Saved entries
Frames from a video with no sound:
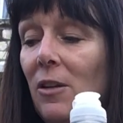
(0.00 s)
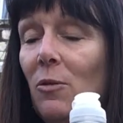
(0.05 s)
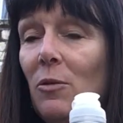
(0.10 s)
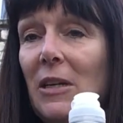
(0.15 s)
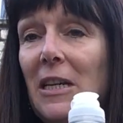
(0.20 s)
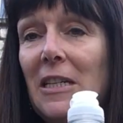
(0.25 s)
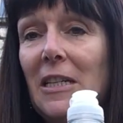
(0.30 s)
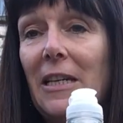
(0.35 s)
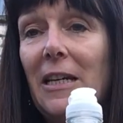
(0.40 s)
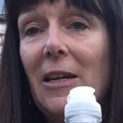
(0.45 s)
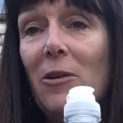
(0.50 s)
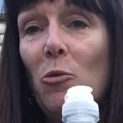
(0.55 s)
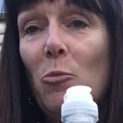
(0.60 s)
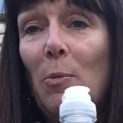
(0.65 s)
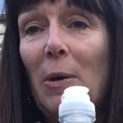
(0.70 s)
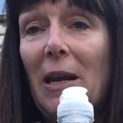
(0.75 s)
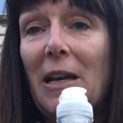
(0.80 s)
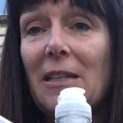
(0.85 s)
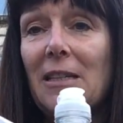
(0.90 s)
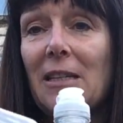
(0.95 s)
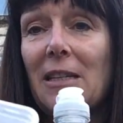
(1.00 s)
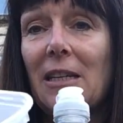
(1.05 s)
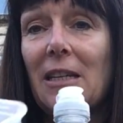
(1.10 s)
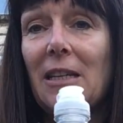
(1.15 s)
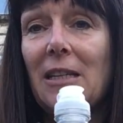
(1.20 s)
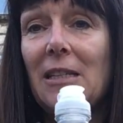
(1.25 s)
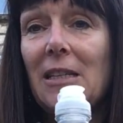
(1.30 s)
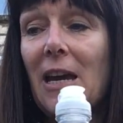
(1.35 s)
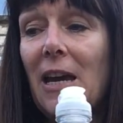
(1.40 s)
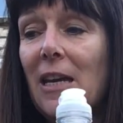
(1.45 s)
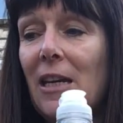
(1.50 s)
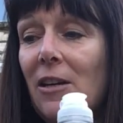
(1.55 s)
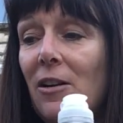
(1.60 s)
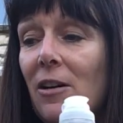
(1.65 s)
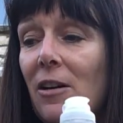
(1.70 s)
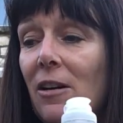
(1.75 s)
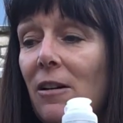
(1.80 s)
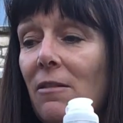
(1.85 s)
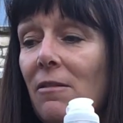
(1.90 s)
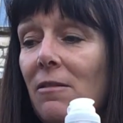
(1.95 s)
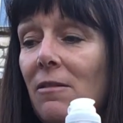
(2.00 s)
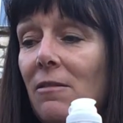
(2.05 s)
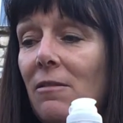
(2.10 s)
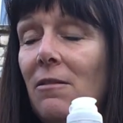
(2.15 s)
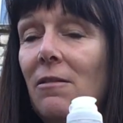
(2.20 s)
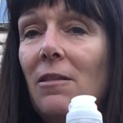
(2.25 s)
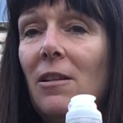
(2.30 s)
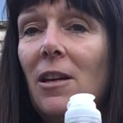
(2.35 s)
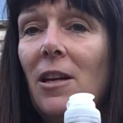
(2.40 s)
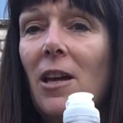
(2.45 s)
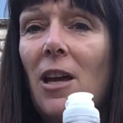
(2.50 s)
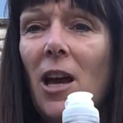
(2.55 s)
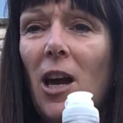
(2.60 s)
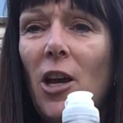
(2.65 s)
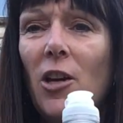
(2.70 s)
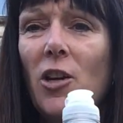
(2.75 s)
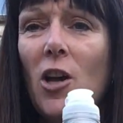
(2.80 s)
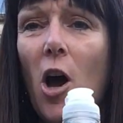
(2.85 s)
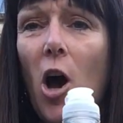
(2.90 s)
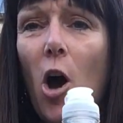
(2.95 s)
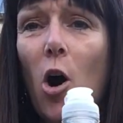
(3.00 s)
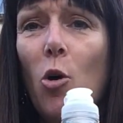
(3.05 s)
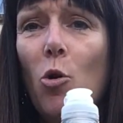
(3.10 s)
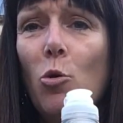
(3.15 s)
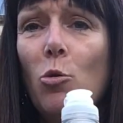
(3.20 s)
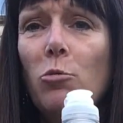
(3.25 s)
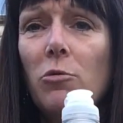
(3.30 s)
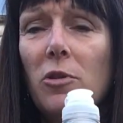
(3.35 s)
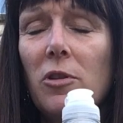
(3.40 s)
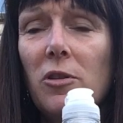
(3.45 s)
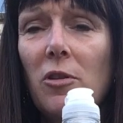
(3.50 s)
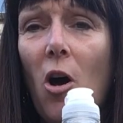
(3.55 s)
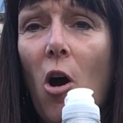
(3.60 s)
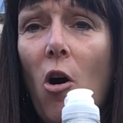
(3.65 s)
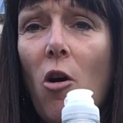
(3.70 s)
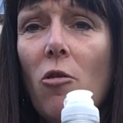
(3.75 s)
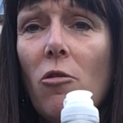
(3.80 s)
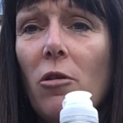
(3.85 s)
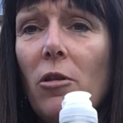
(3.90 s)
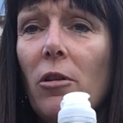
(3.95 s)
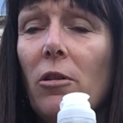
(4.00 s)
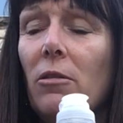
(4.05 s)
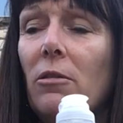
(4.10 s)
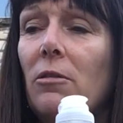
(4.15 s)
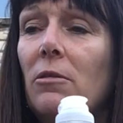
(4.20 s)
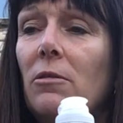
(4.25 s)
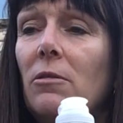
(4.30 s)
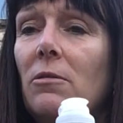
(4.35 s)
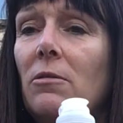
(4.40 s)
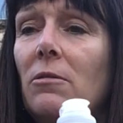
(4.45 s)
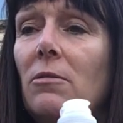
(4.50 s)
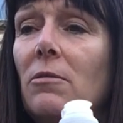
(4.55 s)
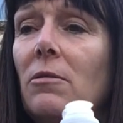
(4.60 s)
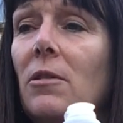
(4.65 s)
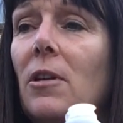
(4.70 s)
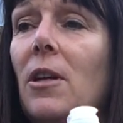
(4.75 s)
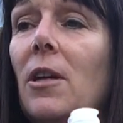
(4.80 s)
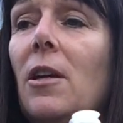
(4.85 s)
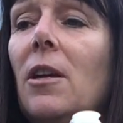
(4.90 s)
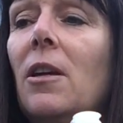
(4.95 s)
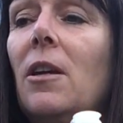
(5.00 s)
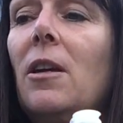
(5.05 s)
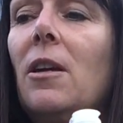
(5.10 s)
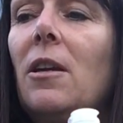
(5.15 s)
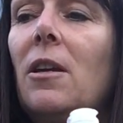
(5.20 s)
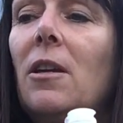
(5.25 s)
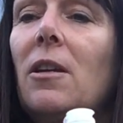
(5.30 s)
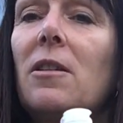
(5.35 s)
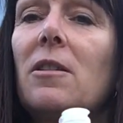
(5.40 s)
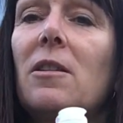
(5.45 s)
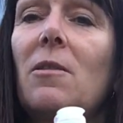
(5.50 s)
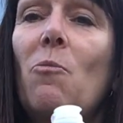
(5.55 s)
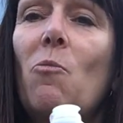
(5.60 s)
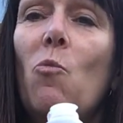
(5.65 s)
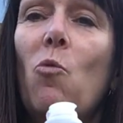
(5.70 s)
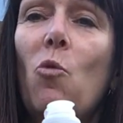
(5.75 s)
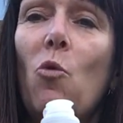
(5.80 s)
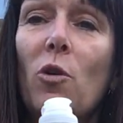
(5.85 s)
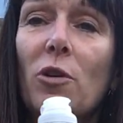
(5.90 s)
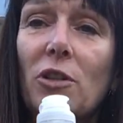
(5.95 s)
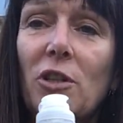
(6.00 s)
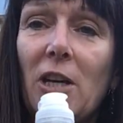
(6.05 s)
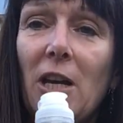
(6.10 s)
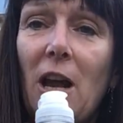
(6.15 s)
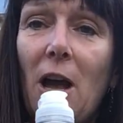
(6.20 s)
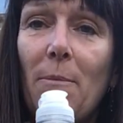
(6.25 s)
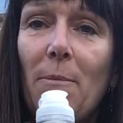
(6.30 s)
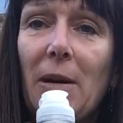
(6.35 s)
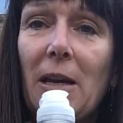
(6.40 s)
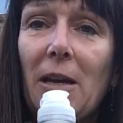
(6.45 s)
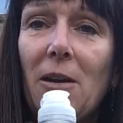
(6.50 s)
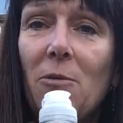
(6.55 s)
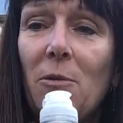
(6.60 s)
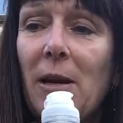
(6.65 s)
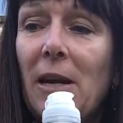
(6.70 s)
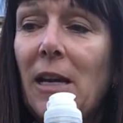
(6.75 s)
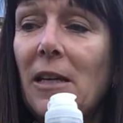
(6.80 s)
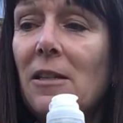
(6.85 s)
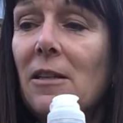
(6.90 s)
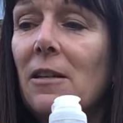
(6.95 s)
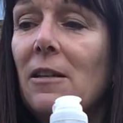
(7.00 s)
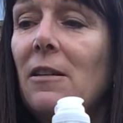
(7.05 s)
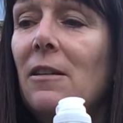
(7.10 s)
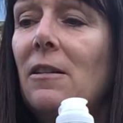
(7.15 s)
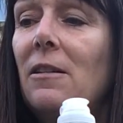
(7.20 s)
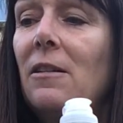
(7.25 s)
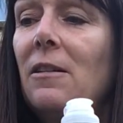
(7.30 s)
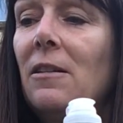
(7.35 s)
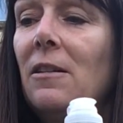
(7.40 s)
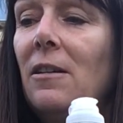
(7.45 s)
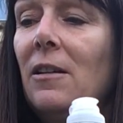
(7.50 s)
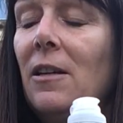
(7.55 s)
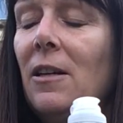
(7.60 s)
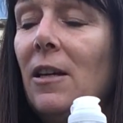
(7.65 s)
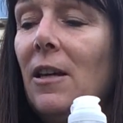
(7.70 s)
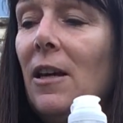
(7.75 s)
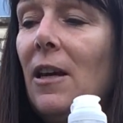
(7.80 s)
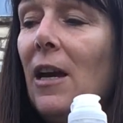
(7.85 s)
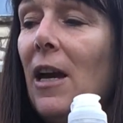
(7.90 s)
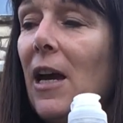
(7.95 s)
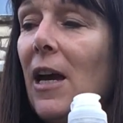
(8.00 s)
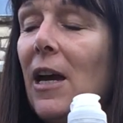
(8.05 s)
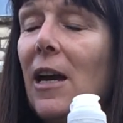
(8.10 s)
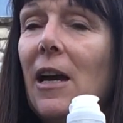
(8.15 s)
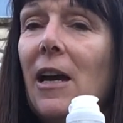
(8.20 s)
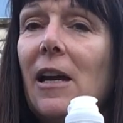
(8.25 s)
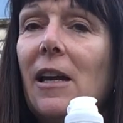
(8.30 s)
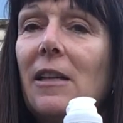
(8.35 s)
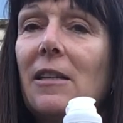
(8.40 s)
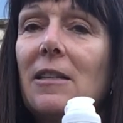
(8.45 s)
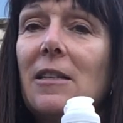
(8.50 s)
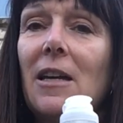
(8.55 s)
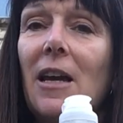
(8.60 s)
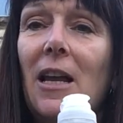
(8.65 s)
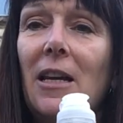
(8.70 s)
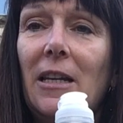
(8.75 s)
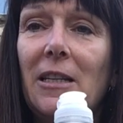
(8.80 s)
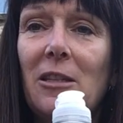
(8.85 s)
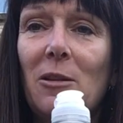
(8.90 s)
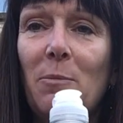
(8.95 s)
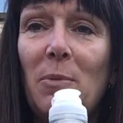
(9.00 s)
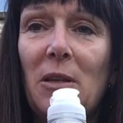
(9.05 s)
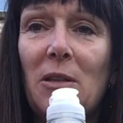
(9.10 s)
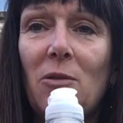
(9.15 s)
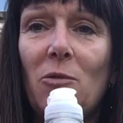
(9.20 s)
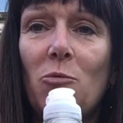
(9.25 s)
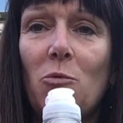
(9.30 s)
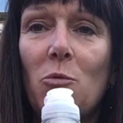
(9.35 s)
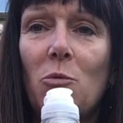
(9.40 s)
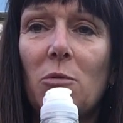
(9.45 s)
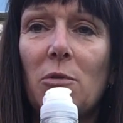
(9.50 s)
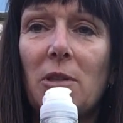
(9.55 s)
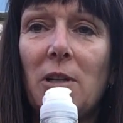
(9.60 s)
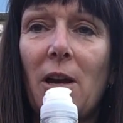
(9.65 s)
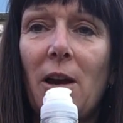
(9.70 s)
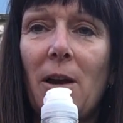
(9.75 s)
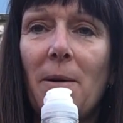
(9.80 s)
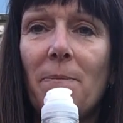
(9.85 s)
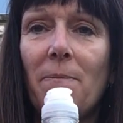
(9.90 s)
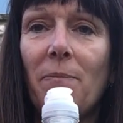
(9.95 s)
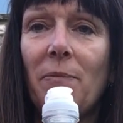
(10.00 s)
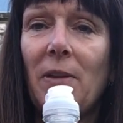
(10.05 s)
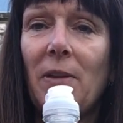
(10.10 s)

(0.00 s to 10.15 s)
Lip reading: You'll need a little plastic container, an old sock, some washing up liquid, and a little bit of water.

- What the task requires
The job here is to write out the records exactly, pictures excluded.

- Solution to this exercise
Frames from a video with no sound:
(0.00 s)
(0.05 s)
(0.10 s)
(0.15 s)
(0.20 s)
(0.25 s)
(0.30 s)
(0.35 s)
(0.40 s)
(0.45 s)
(0.50 s)
(0.55 s)
(0.60 s)
(0.65 s)
(0.70 s)
(0.75 s)
(0.80 s)
(0.85 s)
(0.90 s)
(0.95 s)
(1.00 s)
(1.05 s)
(1.10 s)
(1.15 s)
(1.20 s)
(1.25 s)
(1.30 s)
(1.35 s)
(1.40 s)
(1.45 s)
(1.50 s)
(1.55 s)
(1.60 s)
(1.65 s)
(1.70 s)
(1.75 s)
(1.80 s)
(1.85 s)
(1.90 s)
(1.95 s)
(2.00 s)
(2.05 s)
(2.10 s)
(2.15 s)
(2.20 s)
(2.25 s)
(2.30 s)
(2.35 s)
(2.40 s)
(2.45 s)
(2.50 s)
(2.55 s)
(2.60 s)
(2.65 s)
(2.70 s)
(2.75 s)
(2.80 s)
(2.85 s)
(2.90 s)
(2.95 s)
(3.00 s)
(3.05 s)
(3.10 s)
(3.15 s)
(3.20 s)
(3.25 s)
(3.30 s)
(3.35 s)
(3.40 s)
(3.45 s)
(3.50 s)
(3.55 s)
(3.60 s)
(3.65 s)
(3.70 s)
(3.75 s)
(3.80 s)
(3.85 s)
(3.90 s)
(3.95 s)
(4.00 s)
(4.05 s)
(4.10 s)
(4.15 s)
(4.20 s)
(4.25 s)
(4.30 s)
(4.35 s)
(4.40 s)
(4.45 s)
(4.50 s)
(4.55 s)
(4.60 s)
(4.65 s)
(4.70 s)
(4.75 s)
(4.80 s)
(4.85 s)
(4.90 s)
(4.95 s)
(5.00 s)
(5.05 s)
(5.10 s)
(5.15 s)
(5.20 s)
(5.25 s)
(5.30 s)
(5.35 s)
(5.40 s)
(5.45 s)
(5.50 s)
(5.55 s)
(5.60 s)
(5.65 s)
(5.70 s)
(5.75 s)
(5.80 s)
(5.85 s)
(5.90 s)
(5.95 s)
(6.00 s)
(6.05 s)
(6.10 s)
(6.15 s)
(6.20 s)
(6.25 s)
(6.30 s)
(6.35 s)
(6.40 s)
(6.45 s)
(6.50 s)
(6.55 s)
(6.60 s)
(6.65 s)
(6.70 s)
(6.75 s)
(6.80 s)
(6.85 s)
(6.90 s)
(6.95 s)
(7.00 s)
(7.05 s)
(7.10 s)
(7.15 s)
(7.20 s)
(7.25 s)
(7.30 s)
(7.35 s)
(7.40 s)
(7.45 s)
(7.50 s)
(7.55 s)
(7.60 s)
(7.65 s)
(7.70 s)
(7.75 s)
(7.80 s)
(7.85 s)
(7.90 s)
(7.95 s)
(8.00 s)
(8.05 s)
(8.10 s)
(8.15 s)
(8.20 s)
(8.25 s)
(8.30 s)
(8.35 s)
(8.40 s)
(8.45 s)
(8.50 s)
(8.55 s)
(8.60 s)
(8.65 s)
(8.70 s)
(8.75 s)
(8.80 s)
(8.85 s)
(8.90 s)
(8.95 s)
(9.00 s)
(9.05 s)
(9.10 s)
(9.15 s)
(9.20 s)
(9.25 s)
(9.30 s)
(9.35 s)
(9.40 s)
(9.45 s)
(9.50 s)
(9.55 s)
(9.60 s)
(9.65 s)
(9.70 s)
(9.75 s)
(9.80 s)
(9.85 s)
(9.90 s)
(9.95 s)
(10.00 s)
(10.05 s)
(10.10 s)

(0.00 s to 10.15 s)
Lip reading: You'll need a little plastic container, an old sock, some washing up liquid, and a little bit of water.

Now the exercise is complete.